A complete, exact retyping of the data below is required.

*** Available data ***

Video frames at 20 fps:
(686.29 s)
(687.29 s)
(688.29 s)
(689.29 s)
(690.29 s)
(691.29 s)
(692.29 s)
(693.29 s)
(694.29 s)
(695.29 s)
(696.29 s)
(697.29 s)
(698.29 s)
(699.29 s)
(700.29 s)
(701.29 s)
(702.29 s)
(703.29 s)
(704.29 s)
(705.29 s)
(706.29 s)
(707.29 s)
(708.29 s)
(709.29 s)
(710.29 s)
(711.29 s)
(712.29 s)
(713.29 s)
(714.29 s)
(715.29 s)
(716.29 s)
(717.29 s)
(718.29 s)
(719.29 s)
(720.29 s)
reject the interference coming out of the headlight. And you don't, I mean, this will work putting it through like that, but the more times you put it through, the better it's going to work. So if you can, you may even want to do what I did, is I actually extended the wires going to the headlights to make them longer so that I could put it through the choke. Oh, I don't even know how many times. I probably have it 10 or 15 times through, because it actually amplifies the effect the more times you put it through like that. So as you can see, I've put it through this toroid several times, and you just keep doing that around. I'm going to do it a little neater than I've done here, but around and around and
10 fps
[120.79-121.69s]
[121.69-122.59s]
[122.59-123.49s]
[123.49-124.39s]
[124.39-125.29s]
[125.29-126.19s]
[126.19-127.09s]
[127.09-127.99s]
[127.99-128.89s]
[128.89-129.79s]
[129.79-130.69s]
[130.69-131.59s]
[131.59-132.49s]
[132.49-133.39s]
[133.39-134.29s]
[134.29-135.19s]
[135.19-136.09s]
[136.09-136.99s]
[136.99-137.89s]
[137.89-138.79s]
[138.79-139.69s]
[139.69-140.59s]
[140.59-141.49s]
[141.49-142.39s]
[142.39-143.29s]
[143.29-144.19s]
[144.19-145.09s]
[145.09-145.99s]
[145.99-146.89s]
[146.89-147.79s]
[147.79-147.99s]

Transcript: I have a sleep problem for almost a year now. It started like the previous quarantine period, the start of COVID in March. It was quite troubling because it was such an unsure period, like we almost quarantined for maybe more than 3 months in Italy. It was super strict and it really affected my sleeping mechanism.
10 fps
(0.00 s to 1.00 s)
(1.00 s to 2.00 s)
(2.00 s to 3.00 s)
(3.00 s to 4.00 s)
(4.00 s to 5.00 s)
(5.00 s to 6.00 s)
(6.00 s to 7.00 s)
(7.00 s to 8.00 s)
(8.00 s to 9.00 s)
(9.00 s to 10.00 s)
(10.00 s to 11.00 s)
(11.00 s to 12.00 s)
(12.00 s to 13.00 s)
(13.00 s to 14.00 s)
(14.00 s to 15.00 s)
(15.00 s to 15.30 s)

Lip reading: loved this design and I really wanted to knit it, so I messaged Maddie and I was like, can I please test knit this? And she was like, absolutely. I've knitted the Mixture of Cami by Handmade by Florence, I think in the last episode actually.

*** End of Available data ***

Result for this task:
Video frames at 20 fps:
(686.29 s)
(687.29 s)
(688.29 s)
(689.29 s)
(690.29 s)
(691.29 s)
(692.29 s)
(693.29 s)
(694.29 s)
(695.29 s)
(696.29 s)
(697.29 s)
(698.29 s)
(699.29 s)
(700.29 s)
(701.29 s)
(702.29 s)
(703.29 s)
(704.29 s)
(705.29 s)
(706.29 s)
(707.29 s)
(708.29 s)
(709.29 s)
(710.29 s)
(711.29 s)
(712.29 s)
(713.29 s)
(714.29 s)
(715.29 s)
(716.29 s)
(717.29 s)
(718.29 s)
(719.29 s)
(720.29 s)
reject the interference coming out of the headlight. And you don't, I mean, this will work putting it through like that, but the more times you put it through, the better it's going to work. So if you can, you may even want to do what I did, is I actually extended the wires going to the headlights to make them longer so that I could put it through the choke. Oh, I don't even know how many times. I probably have it 10 or 15 times through, because it actually amplifies the effect the more times you put it through like that. So as you can see, I've put it through this toroid several times, and you just keep doing that around. I'm going to do it a little neater than I've done here, but around and around and
10 fps
[120.79-121.69s]
[121.69-122.59s]
[122.59-123.49s]
[123.49-124.39s]
[124.39-125.29s]
[125.29-126.19s]
[126.19-127.09s]
[127.09-127.99s]
[127.99-128.89s]
[128.89-129.79s]
[129.79-130.69s]
[130.69-131.59s]
[131.59-132.49s]
[132.49-133.39s]
[133.39-134.29s]
[134.29-135.19s]
[135.19-136.09s]
[136.09-136.99s]
[136.99-137.89s]
[137.89-138.79s]
[138.79-139.69s]
[139.69-140.59s]
[140.59-141.49s]
[141.49-142.39s]
[142.39-143.29s]
[143.29-144.19s]
[144.19-145.09s]
[145.09-145.99s]
[145.99-146.89s]
[146.89-147.79s]
[147.79-147.99s]

Transcript: I have a sleep problem for almost a year now. It started like the previous quarantine period, the start of COVID in March. It was quite troubling because it was such an unsure period, like we almost quarantined for maybe more than 3 months in Italy. It was super strict and it really affected my sleeping mechanism.
10 fps
(0.00 s to 1.00 s)
(1.00 s to 2.00 s)
(2.00 s to 3.00 s)
(3.00 s to 4.00 s)
(4.00 s to 5.00 s)
(5.00 s to 6.00 s)
(6.00 s to 7.00 s)
(7.00 s to 8.00 s)
(8.00 s to 9.00 s)
(9.00 s to 10.00 s)
(10.00 s to 11.00 s)
(11.00 s to 12.00 s)
(12.00 s to 13.00 s)
(13.00 s to 14.00 s)
(14.00 s to 15.00 s)
(15.00 s to 15.30 s)

Lip reading: loved this design and I really wanted to knit it, so I messaged Maddie and I was like, can I please test knit this? And she was like, absolutely. I've knitted the Mixture of Cami by Handmade by Florence, I think in the last episode actually.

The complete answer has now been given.